Sean Talley at Jancar Jones Gallery, June 6 – 28, 965 Mission St. Suite 120, between 5th and 6th Streets, San Francisco, 94103, (415) 281-3770, http://www.jancarjones.com/, Thu-Sat 12-6

Click here for images: http://www.jancarjones.com/current/sean-talley/

The Jancar Jones Gallery itself deserves an award for its supporting performance in Sean Talley’s first solo show. The art and the exhibition space happen to be complementary exhibitions in restraint.

Talley’s silkscreen prints on paper (in editions of two and five) are distant cousins to Ellsworth Kelly’s primary colored shaped canvasses and Kazimir Malevich’s stark colored graphic shapes on white background from his Suprematist period.

The clean backgrounds of these prints are startlingly pure. Printed geometric shapes like “Yellow Triangle” and “Orange Rectangle” make their white paper vibrate with energy. Stand outs in the show include: “White Rectangle” (delicate white on white) and her companion, “Black Rectangle.” “Green Curve,” is an exquisite tease. Framed, $250-$550, floating mount.

Talley's resume and blog list primarily video work. This is the artist's first experience with printmaking and traditional visual art, though the influence of his nine-to-five job as a graphic designer shows through. Talley honed his printmaking skills after receiving his BFA at the San Francisco Art Institute by taking classes at the Mission Cultural Center.

Smallest Gallery in San Francisco

Jancar Jones Gallery is a diminutive 75 square feet of exhibition space that feels like a perfect reproduction of a whitewashed Chelsea warehouse space in miniature.

965 Mission Street is a funky building that time forgot between downtrodden Sixth and burgeoning Fifth Streets.

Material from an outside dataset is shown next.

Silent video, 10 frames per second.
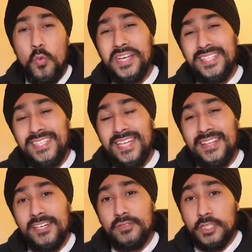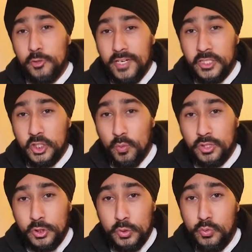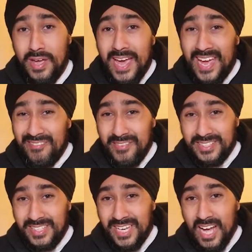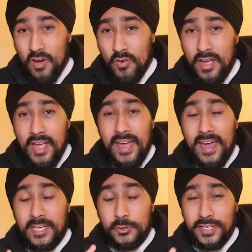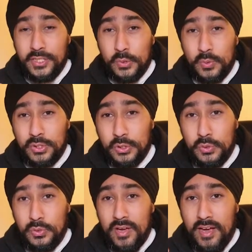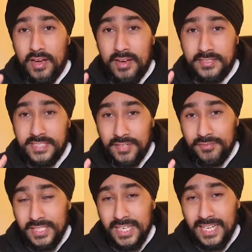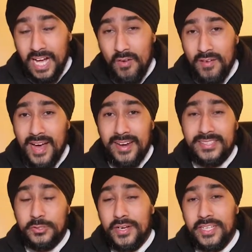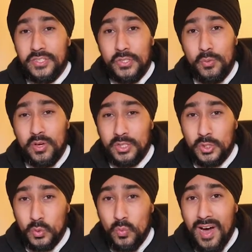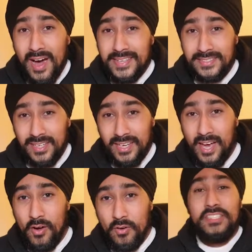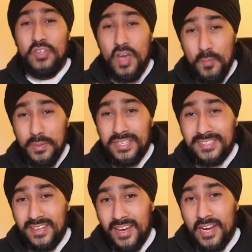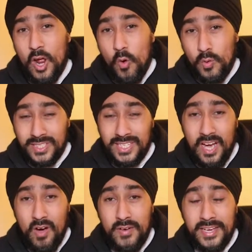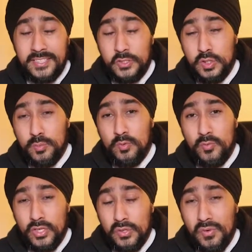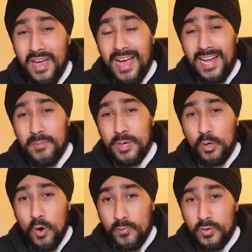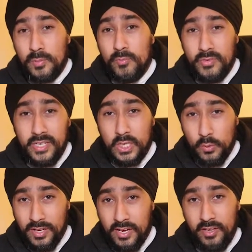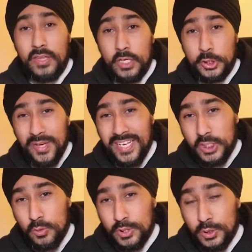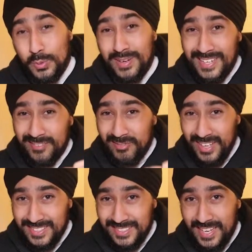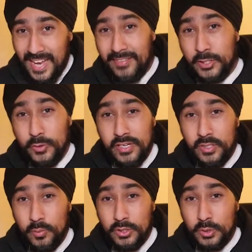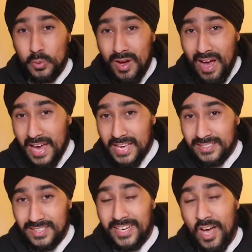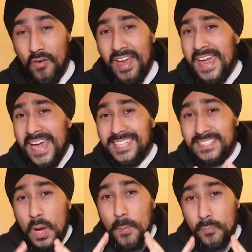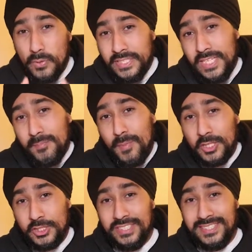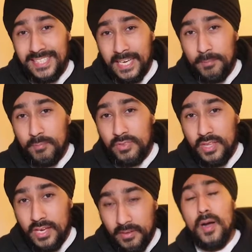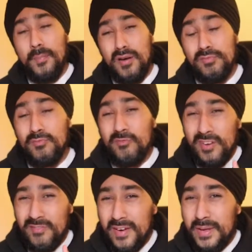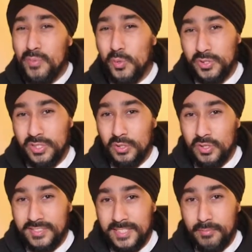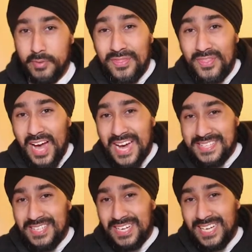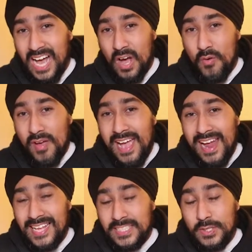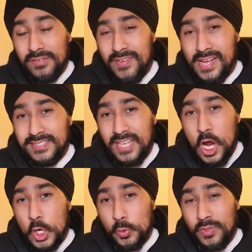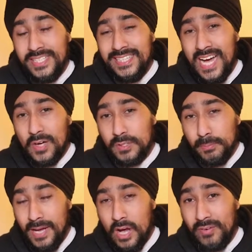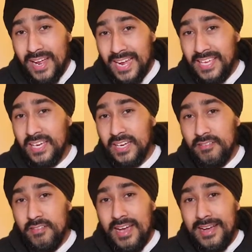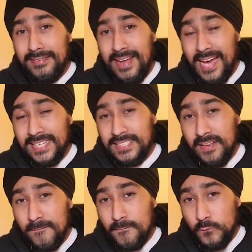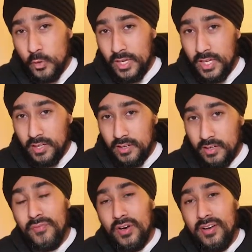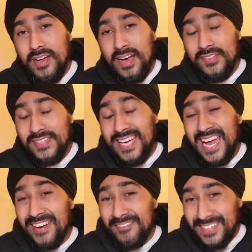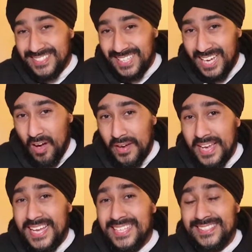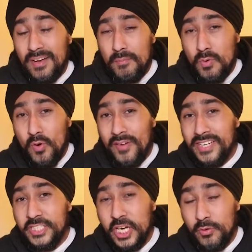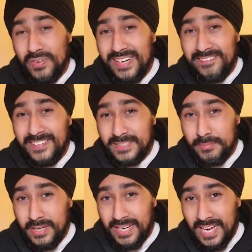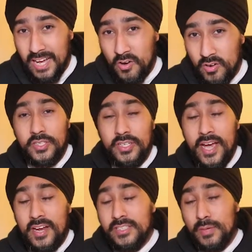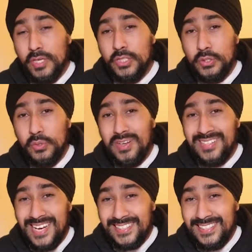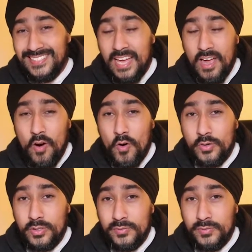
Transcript: we can see that there is a Trading212 invest account, a Trading212 CFD account, and a Trading212 ISA account. So to help you decide which account is suitable for you, let me go through them really quickly. So the Trading212 Invest and the Trading212 ISA account is pretty much the same thing, apart from one very important concept. The ISA account lets you invest £20,000 a year tax-free. However, the Invest account is more of a general investment account and is subject to taxes on the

Designed in 1909 by “starchitectAlbert Pissis for the California Casket Company, you’ll feel like you’re entering a Dashiell Hammett novel as you wait for JJ to buzz you in. (Other famous Pissis- rhymes with crisis- buildings are The White House department store on Sutter and Grant, now Banana Republic, and The Emporium, now Bloomingdale’s.) Once you’re inside, follow the reassuring signs through labyrinthine hallways to the gallery suite. A half flight of stairs services only this petite space, and makes it bigger by doubling as a foyer.

Ava Jancar is the daughter of Tom Jancar of Jancar Gallery in Los Angeles, who showed such artists as Richard Prince in the 70s and has a new space that launched in late ’06 (Richard Prince is the guy who made the Marlboro Man into a work of art). Young Jancar received her BA in Art History from UCLA and completed one year of her MFA in Curatorial Studies from SFAI before they cut the program (Curatorial Studies was later reinvented as Exhibition and Museum Studies). She splits her time between her new business and her job as an assistant at Jack Hanley Gallery on Valencia and 14th.

Jancar met her business partner, Eric Jones, through the SFAI network after graduation. Jones received his BFA in the SFAI New Genres program. In addition to being responsible for the pristine look of the Jancar Jones Gallery, he is the Store Graphic Artist at Whole Foods.

Artists who have shown at JJG since its opening include Lucas DeGiulio (group show in March), whose work was included in the 2006 Whitney Biennial and was a finalist for the 2008 SFMOMA SECA Award.

Jancar and Jones describe their aesthetic as clean and precise, not too flashy, and leaning towards non-representational: decidedly post-Mission School and perfectly in keeping with their jewel-box of a gallery.